Como dice Julio Llamazares en su artículo La mística del paseante:

“Caminar, en el contexto del mundo contemporáneo, podría suponer, al decir del francés David Le Breton, una forma de nostalgia o de resistencia, puesto que no deja de ser una pérdida de tiempo. Y perder el tiempo es un gran pecado, o cuanto menos una equivocación, en esta sociedad de urgencias y de disponibilidad absoluta para el trabajo o para los demás.”


OUTRO

¿Qué entendemos como proceso de formación de la persona? ¿Para qué sirve formarnos si no es para vivir de la manera más plena, coherente y lúcida posible? Se podría entender como el acto de ir asimilando conocimientos y experiencias, e ir incorporándolos a una estructura de valores. Una especie de puzzle incompleto, sin límites definidos y en constante cambio.

De este modo, a lo largo de su vida la persona irá encontrando piezas sueltas del puzzle para, más tarde, intentar encajarlas del mejor modo posible, para dar lugar a un todo coherente (de lo particular a lo general). Resalta así la importancia del proceso como operación generadora y de definición, son dos caminos que deben darse en paralelo: las vivencias como piezas que conforman una obra mayor (una estructura vital, un orden de valores), pero también –y al mismo tiempo- como herramienta que permite dar forma a la estructura compositiva de dicha obra; la trama en la que nuestras piezas irán encontrando su lugar, irán encajando.

Si nos inculcan un esquema general previamente diseñado, impuesto en cierta forma, podremos ir encajando las piezas, una a una, pero llegará el día en que algunas no encajen o al menos se produzcan fricciones incómodas entre algunas de ellas. Por no hablar de la ausencia de sentimiento de realización proveniente de la construcción por uno mismo (aunque sea de forma inconsciente) de esa obra de orden superior.

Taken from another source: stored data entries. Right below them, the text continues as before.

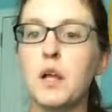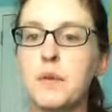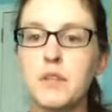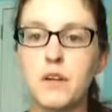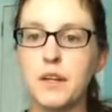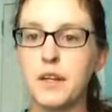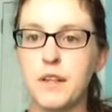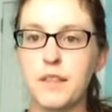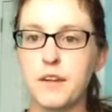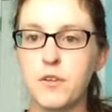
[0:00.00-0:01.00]
Lobby's already
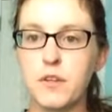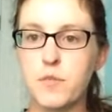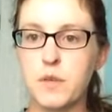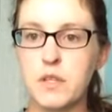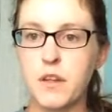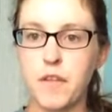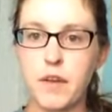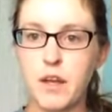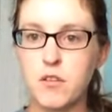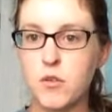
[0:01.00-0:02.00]
got their Christmas stuff
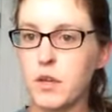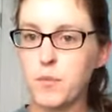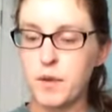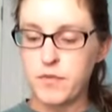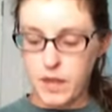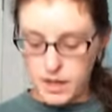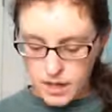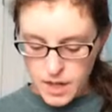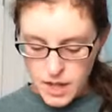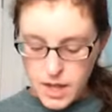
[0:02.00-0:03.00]
out, so it'll be fine.
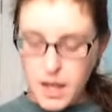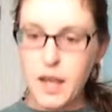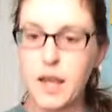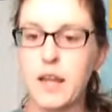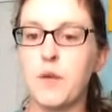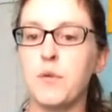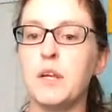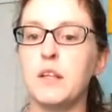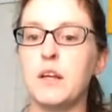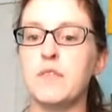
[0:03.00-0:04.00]
And I
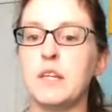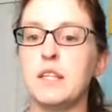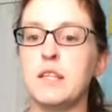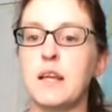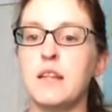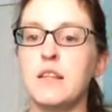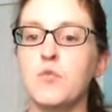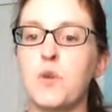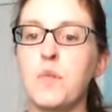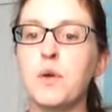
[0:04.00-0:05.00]
really love the inside of
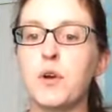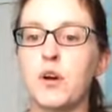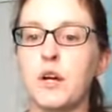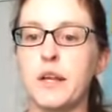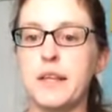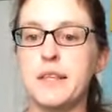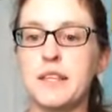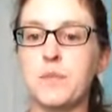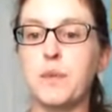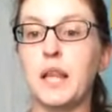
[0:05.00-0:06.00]
this one because
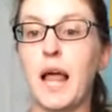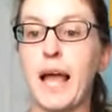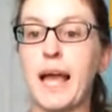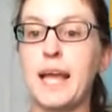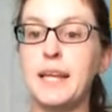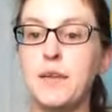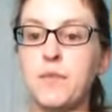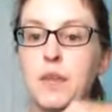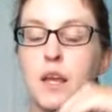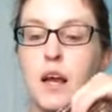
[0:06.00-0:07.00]
it's plaid.
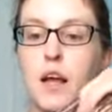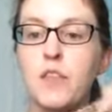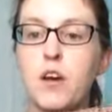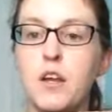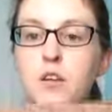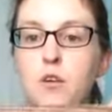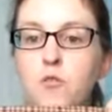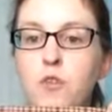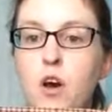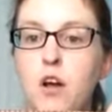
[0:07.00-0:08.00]
I thought, you know,
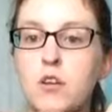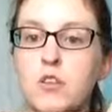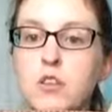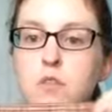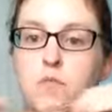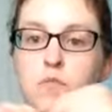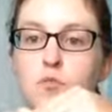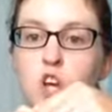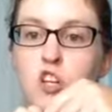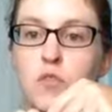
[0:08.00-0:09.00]
fox,
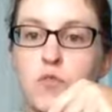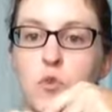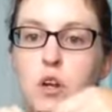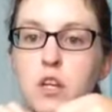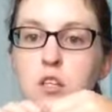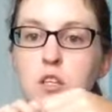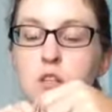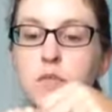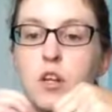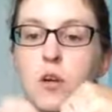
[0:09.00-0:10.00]

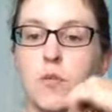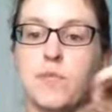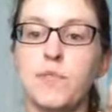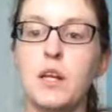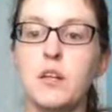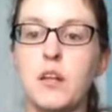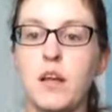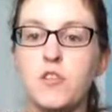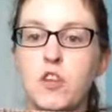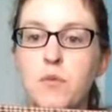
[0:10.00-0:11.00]
forest, you know, I
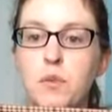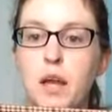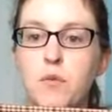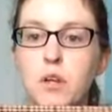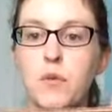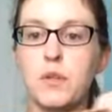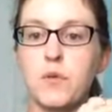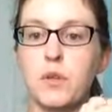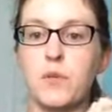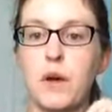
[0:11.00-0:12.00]
just thought plaid would go with it
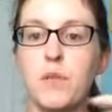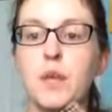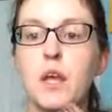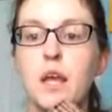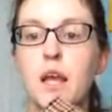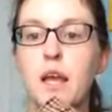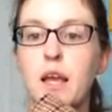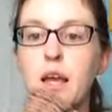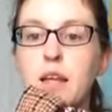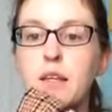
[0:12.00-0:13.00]
really well.
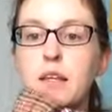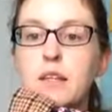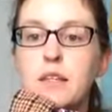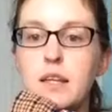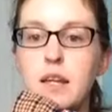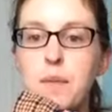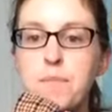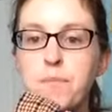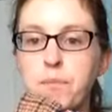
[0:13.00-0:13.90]
And denim.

Debe existir la posibilidad de jugar con las piezas, de ir agrupándolas de pocas en pocas, formar grupúsculos. Después intentar juntar grupúsculos entre sí –o no-; los límites de contacto entre ellos cambiarán, algunas piezas pasarán de uno a otro, otras crecerán, otras, simplemente, desaparecerán. Todo esto sucederá de una forma natural, por puesta en práctica, por experiencia directa. Nos quedaremos con lo que nos valga e iremos desechando lo inútil o lo que no se adapte.

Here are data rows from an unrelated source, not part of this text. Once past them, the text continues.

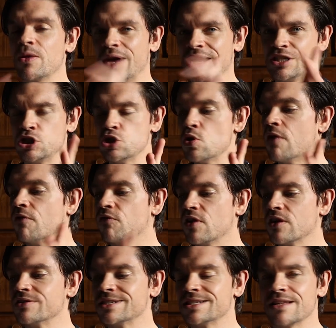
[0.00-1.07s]
by the way, I do have
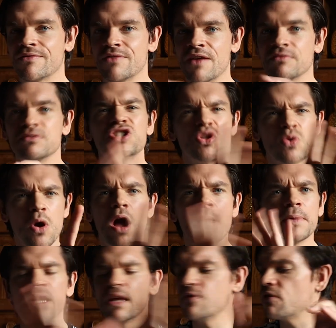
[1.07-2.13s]
fragrances I've never, do you know what?
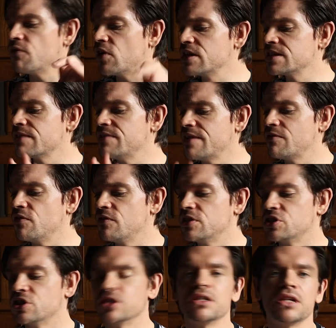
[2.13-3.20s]
I'm gonna give you a fragrance I've never
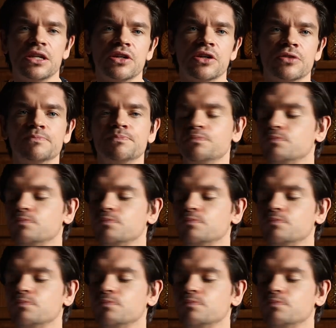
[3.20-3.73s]
featured. Here you go.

Se irá conformando la persona poco a poco, mediante el laborioso proceso continuo de contrastar y encajar todos esos pequeños elementos que son cada una de nuestras experiencias, vivencias, conocimientos, virtudes, defectos, sueños… En este proceso, cada una de esas uniones –que será tanto más fuerte como vínculos de relación tenga con su entorno- tendrá una lógica y un sentido propios para la persona.

Otra idea a tener en cuenta es que el puzzle siempre estará incompleto, inacabado. Siempre deberá estar abierto a mutación, a adaptación, a cambio. Las nuevas piezas que lleguen, deberán acomodarse, encontrar su sitio; por lo que todo lo existente previamente deberá también acomodarse, moverse, cambiar. Uno empieza a visualizar estas piezas, no ya como elementos geométricos rígidos, sino como elementos líquidos, plásticos, de límites permeables. Cada pieza parece así disponer, a su vez, de la capacidad de derivar, de migrar dentro de su propio universo.

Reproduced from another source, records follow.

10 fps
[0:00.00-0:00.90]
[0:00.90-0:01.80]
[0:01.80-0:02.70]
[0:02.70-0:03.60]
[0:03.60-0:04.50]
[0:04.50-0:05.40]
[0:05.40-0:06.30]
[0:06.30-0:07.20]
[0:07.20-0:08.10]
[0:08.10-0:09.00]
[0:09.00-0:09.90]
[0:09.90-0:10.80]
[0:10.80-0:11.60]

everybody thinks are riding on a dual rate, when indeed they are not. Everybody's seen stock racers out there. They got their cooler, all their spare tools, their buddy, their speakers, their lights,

A pesar de aceptar este carácter indefinido e incompleto, cada paso intermedio de este organismo tendrá sentido en sí mismo, será una herramienta útil en cada momento. Abandonamos así la idea de una estructura provisional, inútil hasta el momento de la consecución de un objetivo previamente marcado, una meta. Por el contrario, cada fase, cada etapa, es autónoma en sí misma; temporal pero definitiva y válida al mismo tiempo.

La construcción de esta estructura general a través de lo particular requiere tiempo y paciencia. Hace falta una vida. No se persiguen resultados; tampoco se evalúa, ni se puntúa, ni se marcan pautas o notas mínimas. No se espera encontrar la línea recta para llegar de A a B; ni siquiera se sabrá en muchos de los casos si realmente queremos llegar a B o si B existe. Tan sólo se trata de que cada persona sea capaz de desarrollarse, de formarse, de una manera autónoma, personal e independiente.

Siendo coherente con el contenido del post, lo que aquí se pretende dista de querer llegar a conclusión alguna. Sólo derivar y plantear dudas posibles.